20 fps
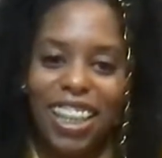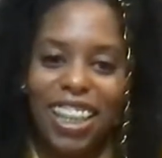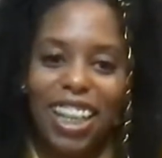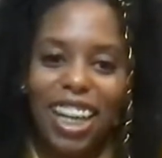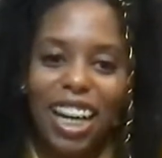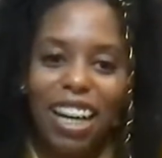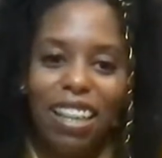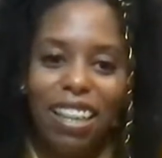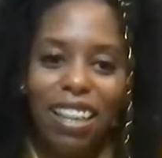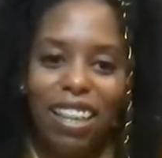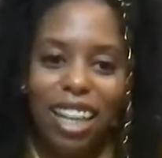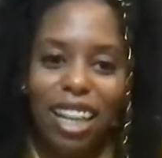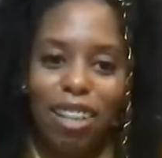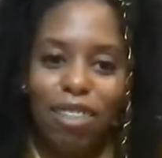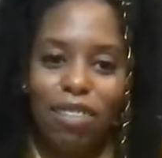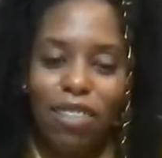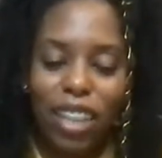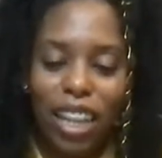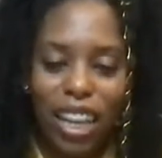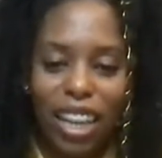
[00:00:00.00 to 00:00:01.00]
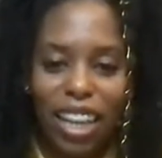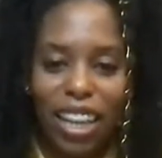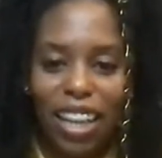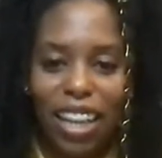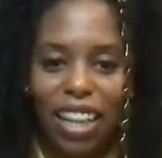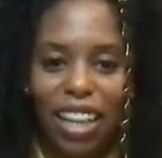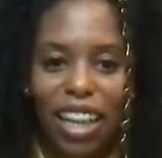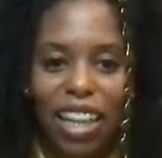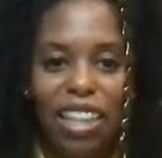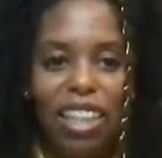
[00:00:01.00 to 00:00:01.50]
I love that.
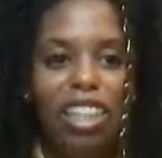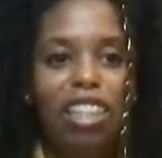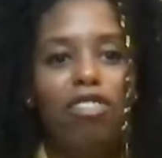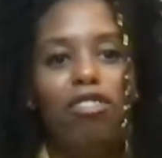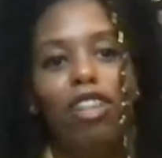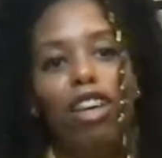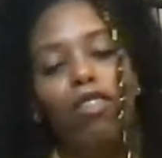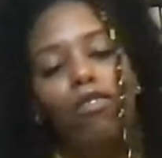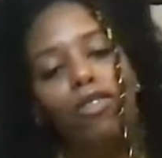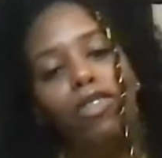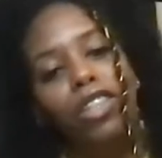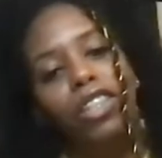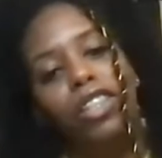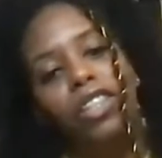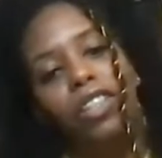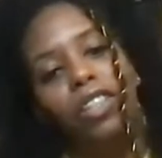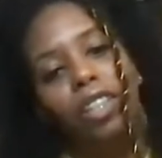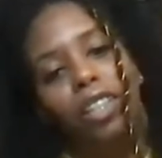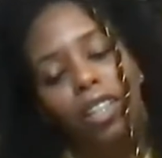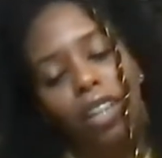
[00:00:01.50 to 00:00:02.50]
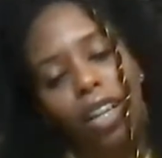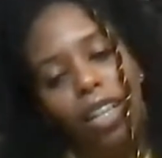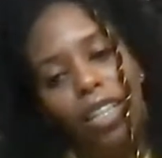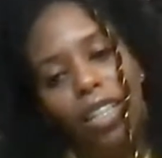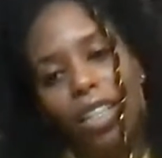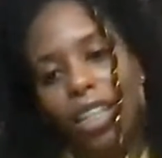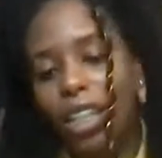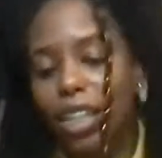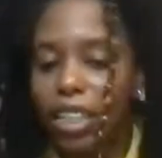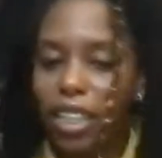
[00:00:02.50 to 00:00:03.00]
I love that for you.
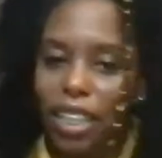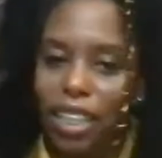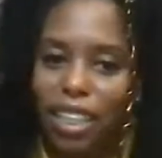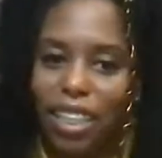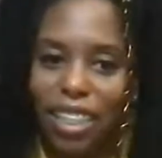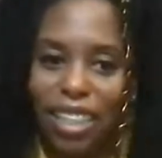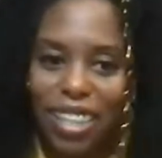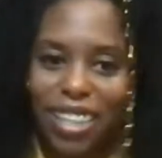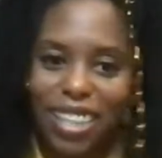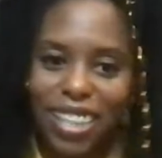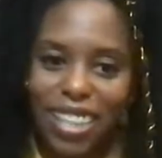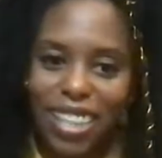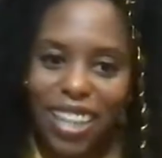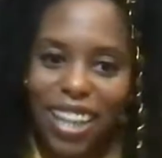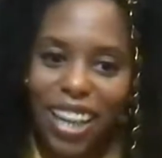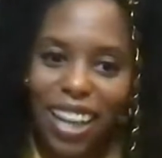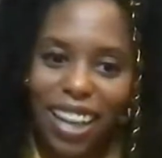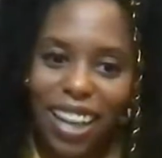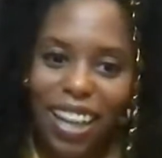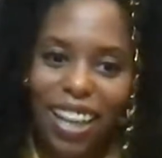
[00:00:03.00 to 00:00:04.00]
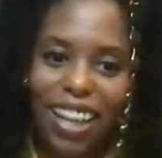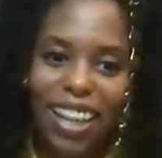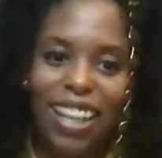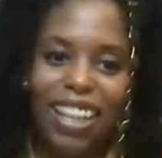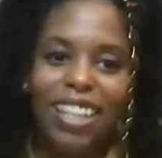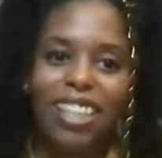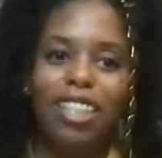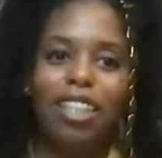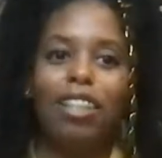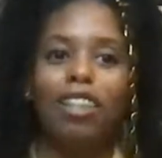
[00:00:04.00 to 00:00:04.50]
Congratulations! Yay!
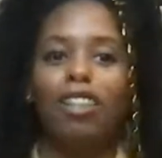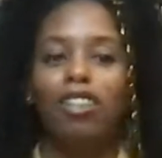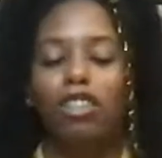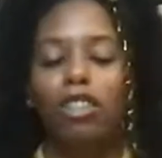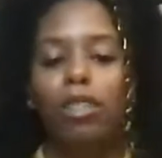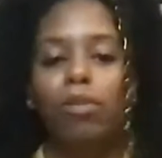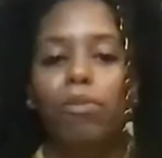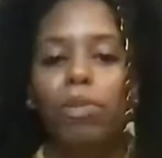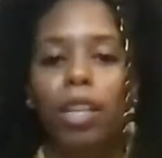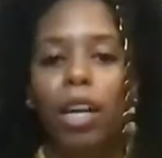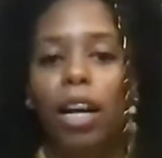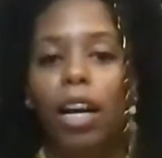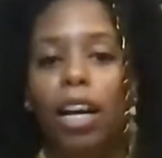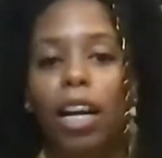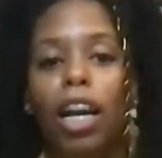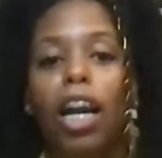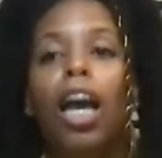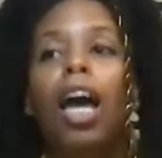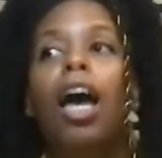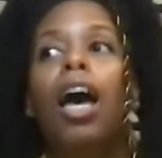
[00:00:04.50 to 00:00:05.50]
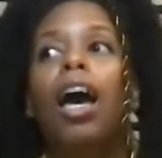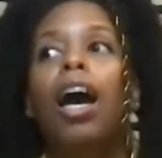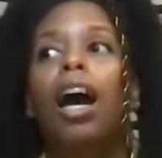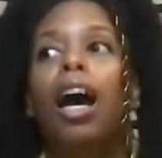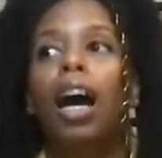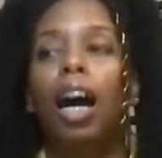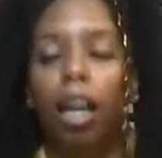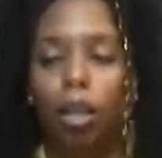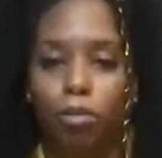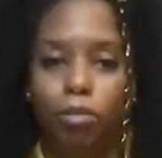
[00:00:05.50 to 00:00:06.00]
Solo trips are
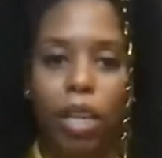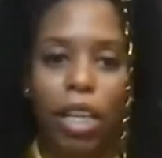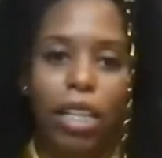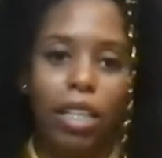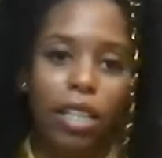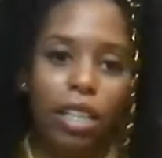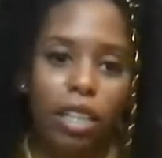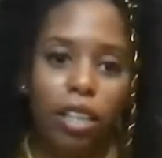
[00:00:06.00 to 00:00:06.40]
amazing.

◇ ◇ ◇

> _What is required_:
Leaving out all pictures, transcribe the listing exactly.

> _Your solution_:
20 fps
[00:00:00.00 to 00:00:01.00]
[00:00:01.00 to 00:00:01.50]
I love that.
[00:00:01.50 to 00:00:02.50]
[00:00:02.50 to 00:00:03.00]
I love that for you.
[00:00:03.00 to 00:00:04.00]
[00:00:04.00 to 00:00:04.50]
Congratulations! Yay!
[00:00:04.50 to 00:00:05.50]
[00:00:05.50 to 00:00:06.00]
Solo trips are
[00:00:06.00 to 00:00:06.40]
amazing.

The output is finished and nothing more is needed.